> [Data shown]:
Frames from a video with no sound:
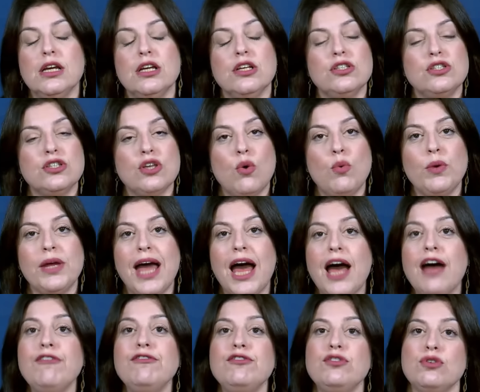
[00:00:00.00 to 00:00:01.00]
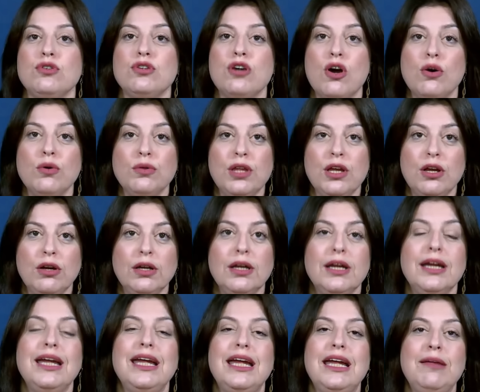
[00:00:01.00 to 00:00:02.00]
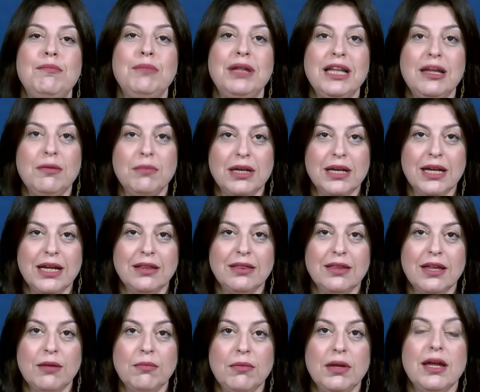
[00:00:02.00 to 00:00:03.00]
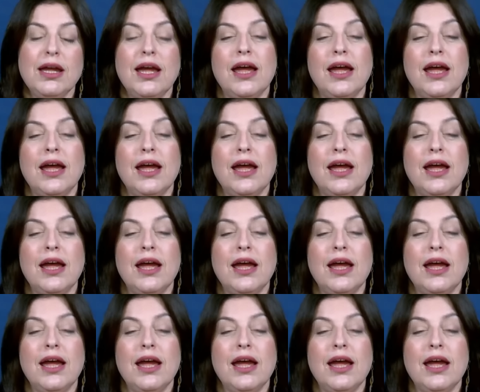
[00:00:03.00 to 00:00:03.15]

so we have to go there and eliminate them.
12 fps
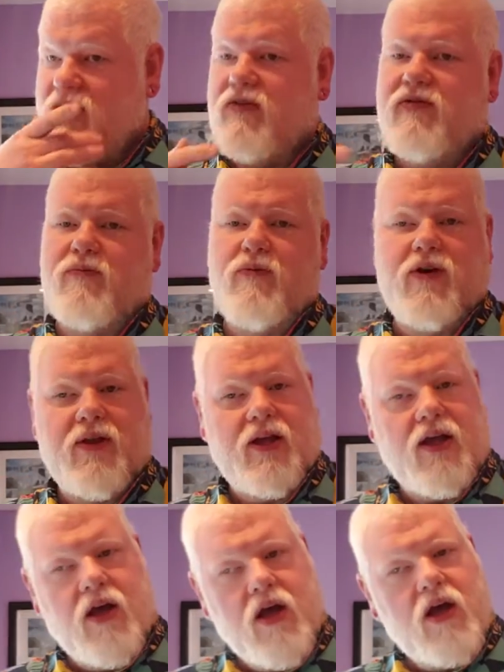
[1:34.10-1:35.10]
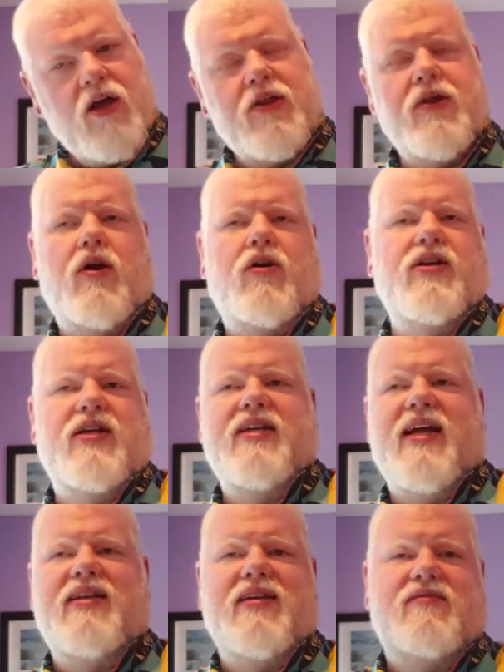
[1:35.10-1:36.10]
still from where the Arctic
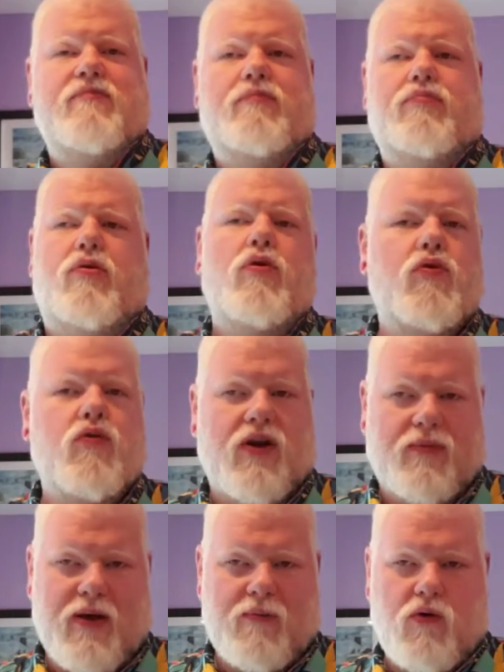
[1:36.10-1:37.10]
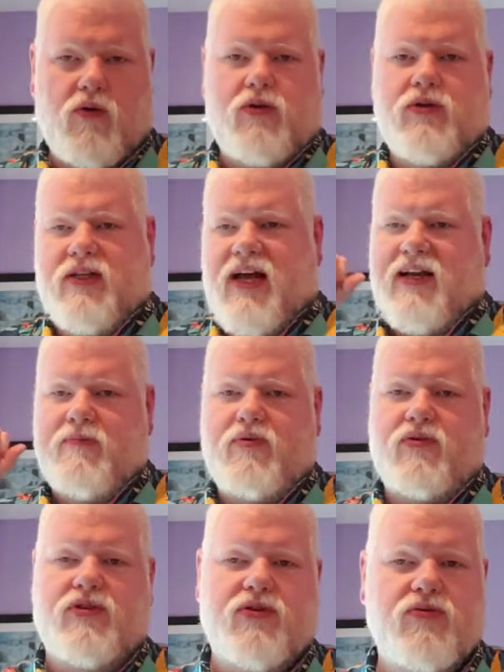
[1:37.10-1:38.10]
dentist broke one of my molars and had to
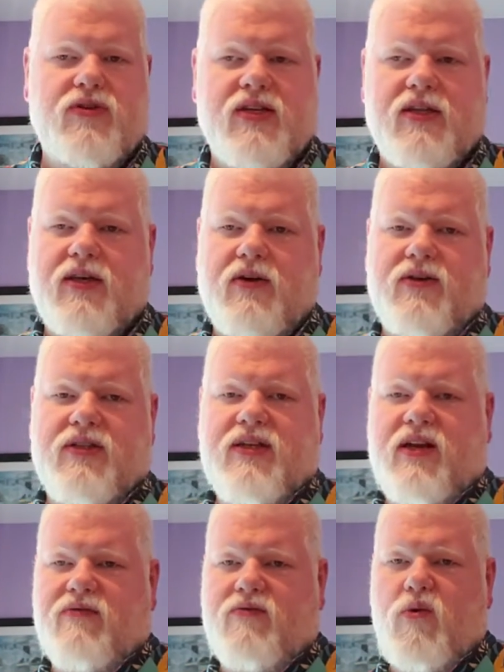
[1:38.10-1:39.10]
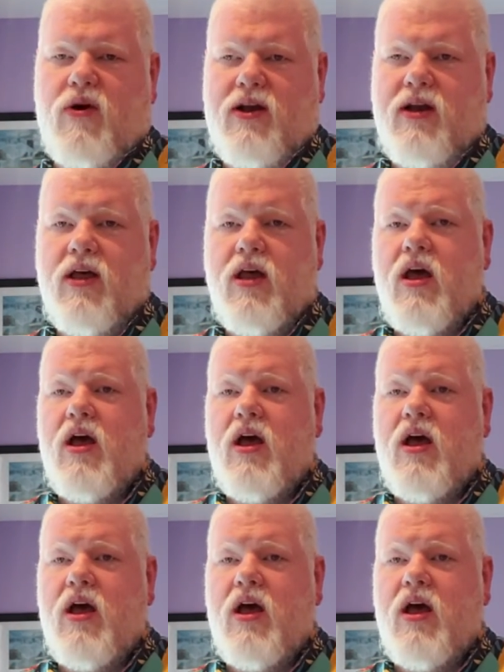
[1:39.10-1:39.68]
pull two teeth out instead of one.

> [Work instruction]: Repeat the records above exactly. Pictures do not belong in the copy.

> [Answer to the exercise]:
Frames from a video with no sound:
[00:00:00.00 to 00:00:01.00]
[00:00:01.00 to 00:00:02.00]
[00:00:02.00 to 00:00:03.00]
[00:00:03.00 to 00:00:03.15]

so we have to go there and eliminate them.
12 fps
[1:34.10-1:35.10]
[1:35.10-1:36.10]
still from where the Arctic
[1:36.10-1:37.10]
[1:37.10-1:38.10]
dentist broke one of my molars and had to
[1:38.10-1:39.10]
[1:39.10-1:39.68]
pull two teeth out instead of one.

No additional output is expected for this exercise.